Lotta agli estremismi. I sette anni di Mattarella in tre parole

Chi ha scritto al direttore Claudio Cerasa 

Al direttore - Salvini: ma tipo mettere due vicepresidenti della Repubblica?
Giuseppe De Filippi


 


Al direttore - Al di là del tweet personale di Paolo Savona, del quale egli ha poi dato l’esatta ridimensionata interpretazione, mi sembra non condivisibile la metafora dell’arbitro che butta la palla in tribuna e ammette di non sapere arbitrare. Intanto, la storia della Consob è ricca di casi di “impasse” nel decidere, non è la prima volta: certo, non è una ragione valida per proseguire su questa strada. Ma non si può trascurare l’assoluta novità del caso all’esame dell’Authority riguardante una iniziativa che la Consob non potrebbe considerare inammissibile come alcuni vorrebbero, perché questa è materia propria di una “fonte normativa” superiore, la legge. Vi è, poi, anche una fetta di competenza in materia dell’Ivass, di cui però nessuno parla, così come di entrambe le authority è la competenza sulle contestazioni mosse, innanzitutto a chi rappresenta il Leone di Trieste, da parte dello stesso Caltagirone nel rassegnare le dimissioni da vicepresidente.
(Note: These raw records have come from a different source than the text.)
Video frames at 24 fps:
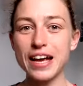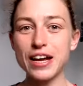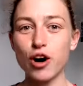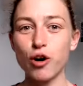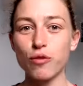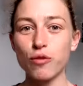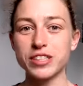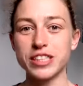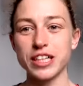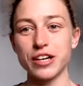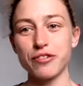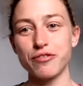
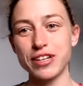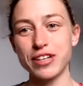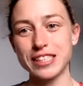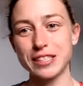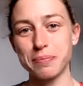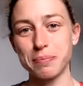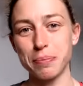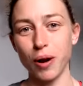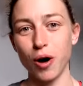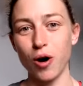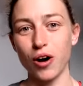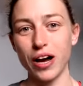obviously a
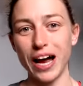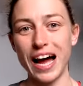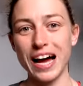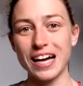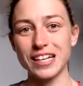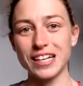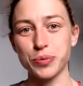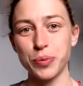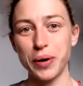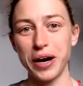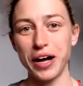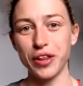written blog
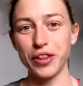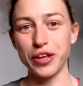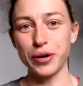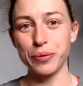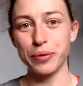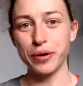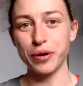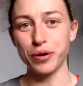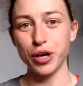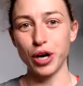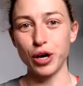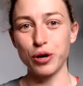as well that
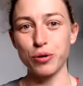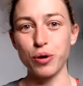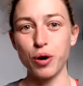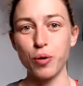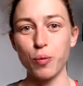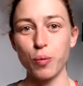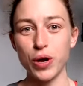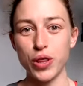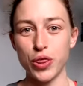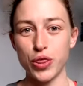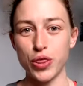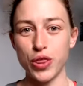will go
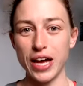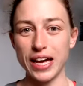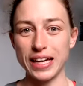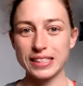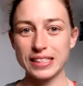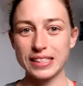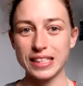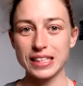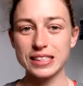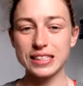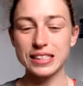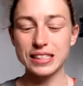with
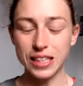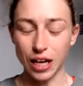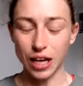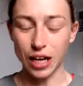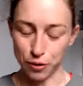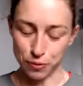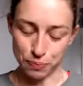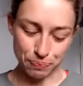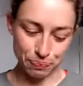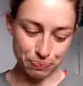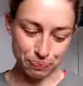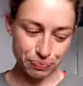this.
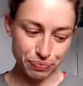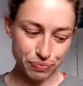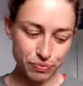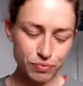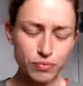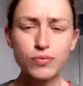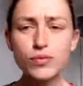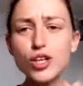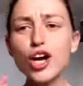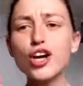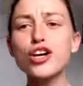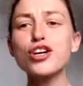So
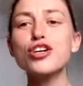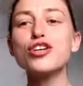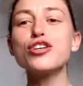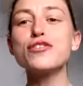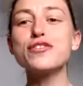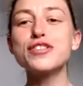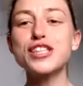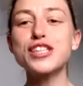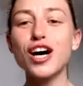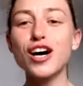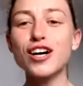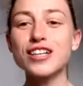
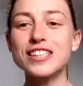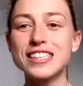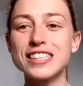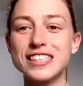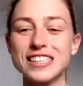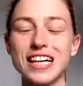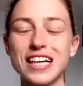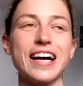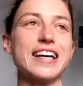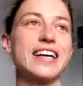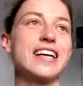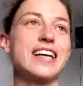you've started
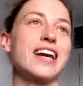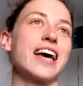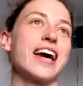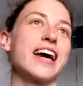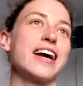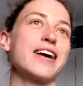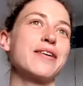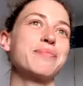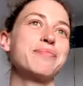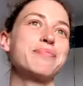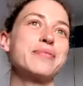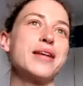
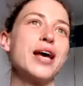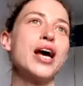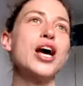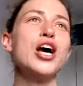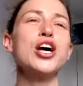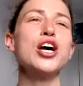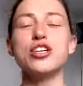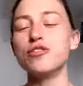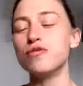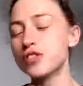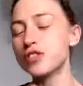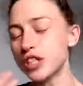cycling,
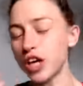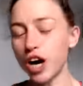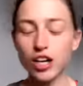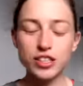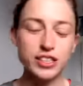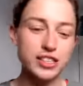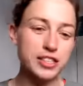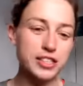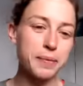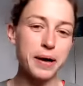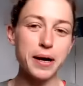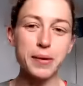you've
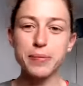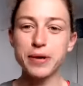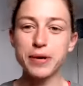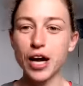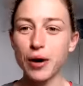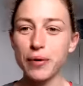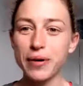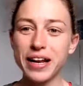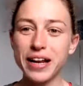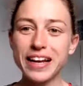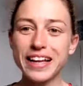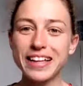started maybe
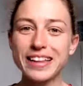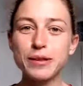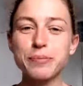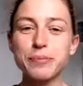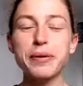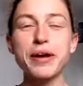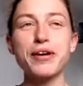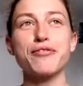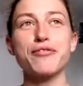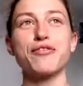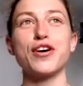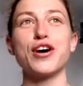going a little
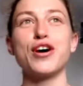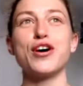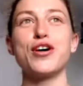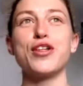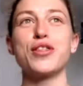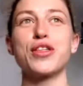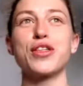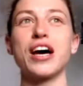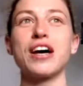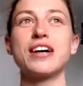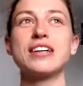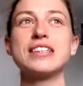bit
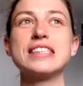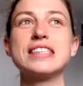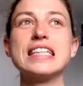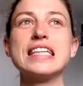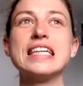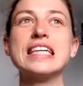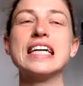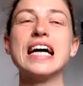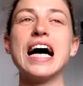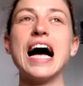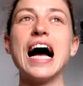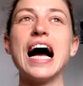further,
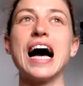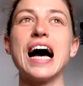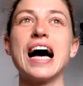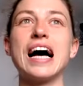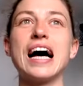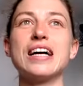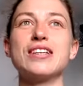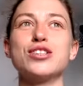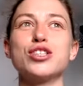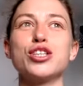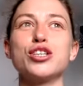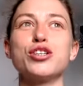
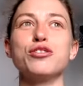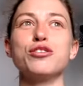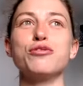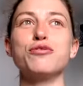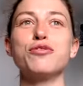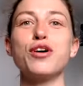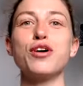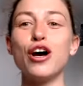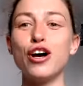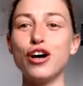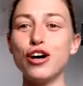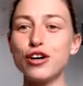and
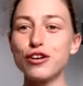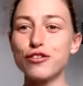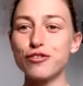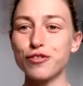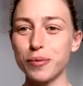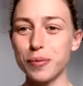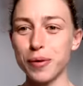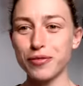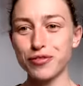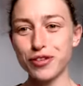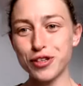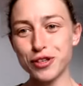you've heard
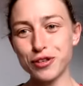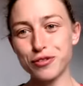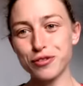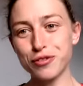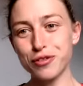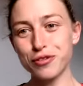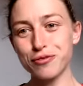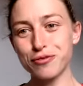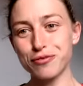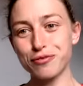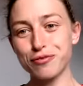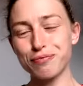from a
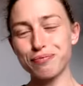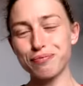few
Che in un organo collegiale di vertice sussista una dialettica è fisiologico. Se, poi, la dialettica rischia di essere paralizzante, si travalica nella patologia e, allora, non si può attribuire, come fa un suggestivo editorialino del Foglio, la colpa all’arbitro, che per di più, nella Consob, è per legge solo un “primus inter pares”, come se i commissari fossero mere pedine da muovere o come se si trattasse di un organo politico nel quale arrivare fino alle estreme mediazioni, al di là dei vincoli giuridici e di ciò che insegnano le discipline economiche e finanziarie. Vi sono gli aiutanti dell’arbitro e il “Var” che vanno considerati. In ogni caso, è fondamentale che si affermi nell’organo in questione una necessaria coesione e che, comunque, alla fin fine non sia considerato un fatto negativo se si debba votare su questo o quell’argomento e il risultato del voto non sia unanime. Ciò che bisogna, invece, prevenire è la cristallizzazione delle posizioni che può indurre a parlare, e non a sproposito, di conservazione e innovazione. Con i migliori saluti.
Angelo De Mattia



Al direttore - Negli ultimi sette anni, il presidente Sergio Mattarella ci ha insegnato molte cose. Ci ha ricordato, per esempio, che il lavoro non è soltanto un mezzo per vivere, ma anche un valore in sé, perché contribuisce a realizzare la nostra umanità, ci fa sentire utili alla società e agli altri, contribuendo così a dar significato alla nostra esistenza. Ha fortemente ricordato a tutta la società civile che l’impegno dell’occupazione di tutte le forze disponibili è un dovere centrale dell’azione degli uomini di governo, politici, dirigenti sindacali e imprenditori e le autorità responsabili sono preposte perché mettano mano ai provvedimenti necessari a garantire ai lavoratori la giusta retribuzione e la stabilità: un invito forte a un impegno costante per tutti gli operatori del mercato del lavoro, in modo tale che fondare la nostra Repubblica sul lavoro, non rimanga solo un principio scritto nel primo articolo della nostra Carta costituzionale. Quando i grandi elettori voteranno pensino a un profilo del genere.
Andrea Zirilli

Ci sarà modo per ricordare, nei prossimi tempi, i discorsi più belli fatti da Sergio Mattarella in questi anni. Ma fra i tanti  passaggi che meriterebbero di essere custoditi con cura dal suo successore ce n’è uno poco ricordato. E’ un passaggio del suo primo discorso in Parlamento. “Il nostro Paese ha pagato, più volte, in un passato non troppo lontano, il prezzo dell’odio e dell’intolleranza. Voglio ricordare un solo nome: Stefano Taché, rimasto ucciso nel vile attacco terroristico alla Sinagoga di Roma nell’ottobre del 1982. Aveva solo due anni. Era un nostro bambino, un bambino italiano”. I sette anni di Mattarella si possono fotografare anche così. La lotta contro gli estremismi. La lotta contro i seminatori di odio. La lotta contro i vecchi e nuovi nemici degli  Stefano Taché. La memoria parte anche da qui.